--- TASK BRIEF ---
Leave out every picture and set down, exactly, the lines below from the one holding "[653.27-654.17s]" up to and including the one holding "[658.67-659.57s]".

--- RECORDS SUPPLIED ---
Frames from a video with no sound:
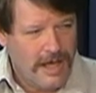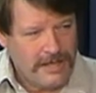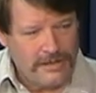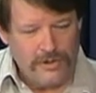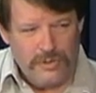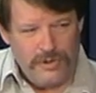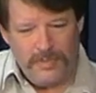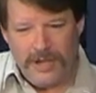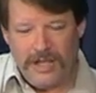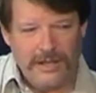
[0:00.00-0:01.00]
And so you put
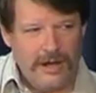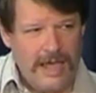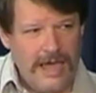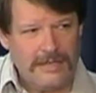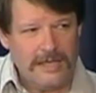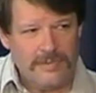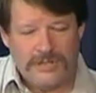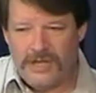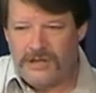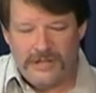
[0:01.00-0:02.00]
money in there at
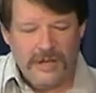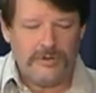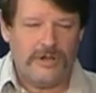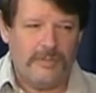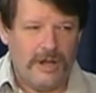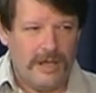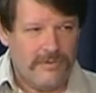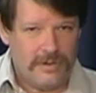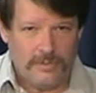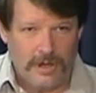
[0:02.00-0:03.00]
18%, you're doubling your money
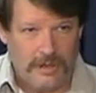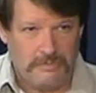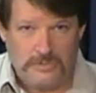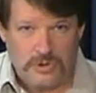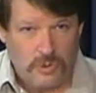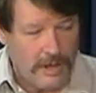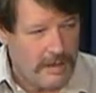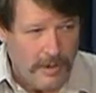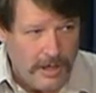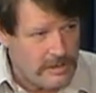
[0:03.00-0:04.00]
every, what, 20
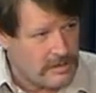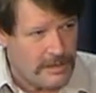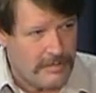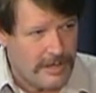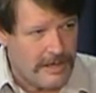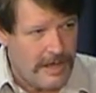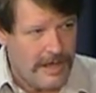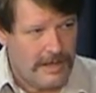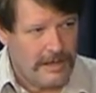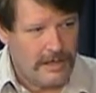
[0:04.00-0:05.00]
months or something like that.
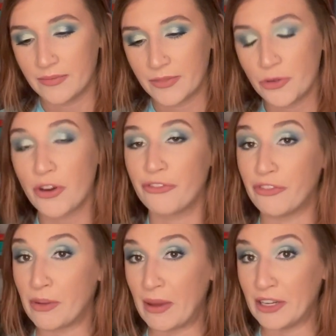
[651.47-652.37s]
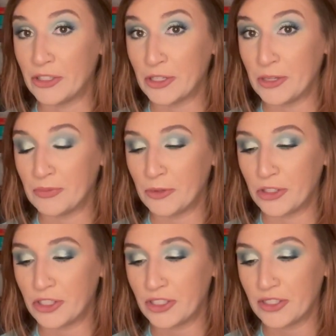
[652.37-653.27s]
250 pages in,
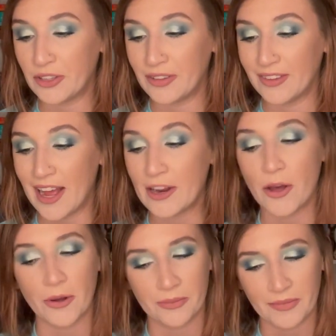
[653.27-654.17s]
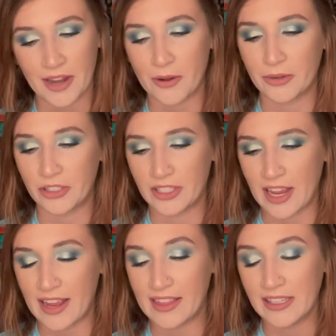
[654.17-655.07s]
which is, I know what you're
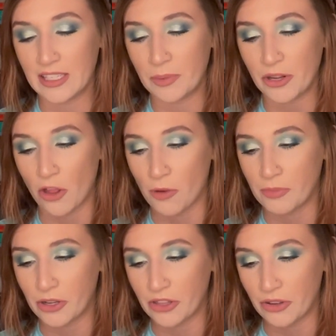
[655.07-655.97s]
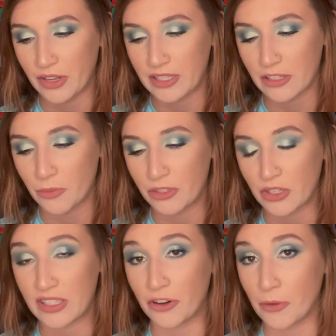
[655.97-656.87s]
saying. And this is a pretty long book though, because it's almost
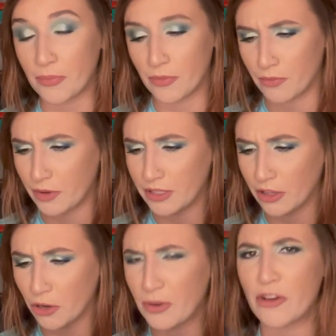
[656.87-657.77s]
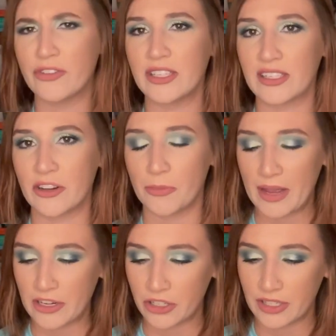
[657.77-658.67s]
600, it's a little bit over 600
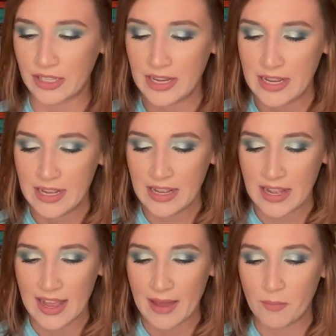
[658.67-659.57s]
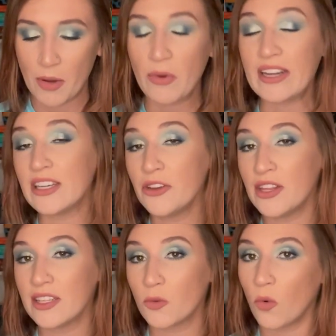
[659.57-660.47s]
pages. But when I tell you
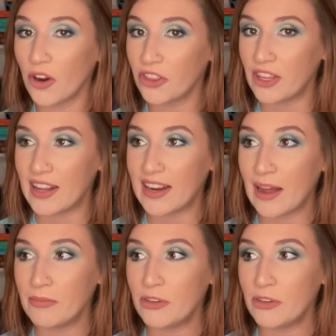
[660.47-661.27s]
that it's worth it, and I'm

--- SOLUTION TO THE PROBLEM ---
[653.27-654.17s]
[654.17-655.07s]
which is, I know what you're
[655.07-655.97s]
[655.97-656.87s]
saying. And this is a pretty long book though, because it's almost
[656.87-657.77s]
[657.77-658.67s]
600, it's a little bit over 600
[658.67-659.57s]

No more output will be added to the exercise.